You can use the latent variable score regression coefficients with PROC SCORE to compute factor scores.
If you want to create a SAS data set in a permanent library, you must specify a two-level name. For more information about
permanent libraries and SAS data sets, see
SAS Language Reference: Concepts.
-
OUTWGT=SAS-data-set
OUTWEIGHT=SAS-data-set
-
creates an output data set that contains the elements of the
weight matrix or the its inverse used in the estimation process. The inverse of the weight matrix is output only when you specify an INWGT= data set with
the INWGT=
and INWGTINV
options (or the INWGT(INV)=
option alone) in the same analysis. As a result, the entries in the INWGT= and OUTWGT= data sets are consistent. In other
situations where the weight matrix is computed by the procedure or obtained from the OUTWGT= data set without the INWGTINV
option, the weight matrix is output in the OUTWGT= data set. Furthermore, if the weight matrix is computed by the procedure,
the OUTWGT= data set contains the elements of the weight matrix on which the WRIDGE=
and the WPENALTY=
options are applied.
You cannot create an OUTWGT= data set with an unweighted least squares or maximum likelihood estimation. The weight matrix
is defined only in the GLS, WLS (ADF), or DWLS fit function. An OUTWGT= data set can be used as an input INWGT=
data set in a subsequent analysis by PROC CALIS. See the section OUTWGT= Data Set for the description of the OUTWGT= data set. If you want to create a SAS data set in a permanent library, you must specify
a two-level name. For more information about permanent libraries and SAS data sets, see
SAS Language Reference: Concepts.
-
PALL
ALL
-
displays all optional output
except the output generated by the PCOVES
and PDETERM
options.
Caution: The PALL option includes the very expensive computation of the modification indices. If you do not really need modification
indices, you can save computing time by specifying the NOMOD
option in addition to the PALL option.
-
PARMNAME
-
prints the parameter names in the model results.
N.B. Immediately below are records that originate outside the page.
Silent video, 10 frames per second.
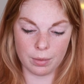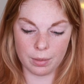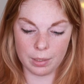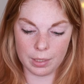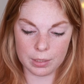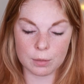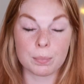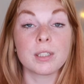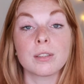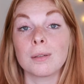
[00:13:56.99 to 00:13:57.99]
the
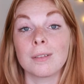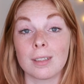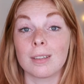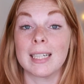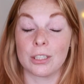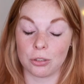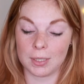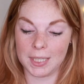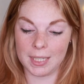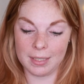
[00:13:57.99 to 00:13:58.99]
espresso color
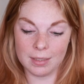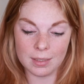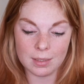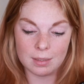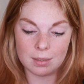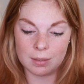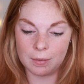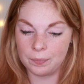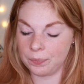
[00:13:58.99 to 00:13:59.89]
actually is.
This is the default printing behavior. In contrast, the NOPARMNAME
option suppresses the printing of the parameter names in the model results. You can specify the PARMNAME option in both the
PROC CALIS and the MODEL
statements. When this option is specified in the PROC CALIS statement, it does not have any apparent effect because by default
model results show the parameter names. When this option is specified in the MODEL statement, it deactivates the inherited
NOPARMNAME option from the PROC CALIS statement. In other words, this option is mainly used for resetting the default behavior
in the local model that is specified within the scope of a particular MODEL statement. If you specify both the PARMNAME and
NOPARMNAME options in the same statement, the PARMNAME option is ignored.
-
PCORR
CORR
-
displays the covariance or
correlation matrix that is analyzed and the predicted model covariance or correlation matrix.
-
PCOVES
PCE
-
displays the following:
The covariance matrix of the parameter estimates is not computed for estimation methods ULS and DWLS. This displayed output
is not included in the output generated by the PALL
option.
-
PDETERM
PDE
-
displays three coefficients
of determination: the determination of all equations (DETAE), the determination of the structural equations (DETSE), and the
determination of the manifest variable equations (DETMV). These determination coefficients are intended to be global means
of the squared multiple correlations for different subsets of model equations and variables. The coefficients are displayed
only when you specify a FACTOR, LINEQS, LISMOD, PATH, or RAM model, but they are displayed for all five estimation methods:
ULS, GLS, ML, WLS, and DWLS.
You can use the STRUCTEQ
statement to define which equations are structural equations. If you do not use the STRUCTEQ
statement, PROC CALIS uses its own default definition to identify structural equations.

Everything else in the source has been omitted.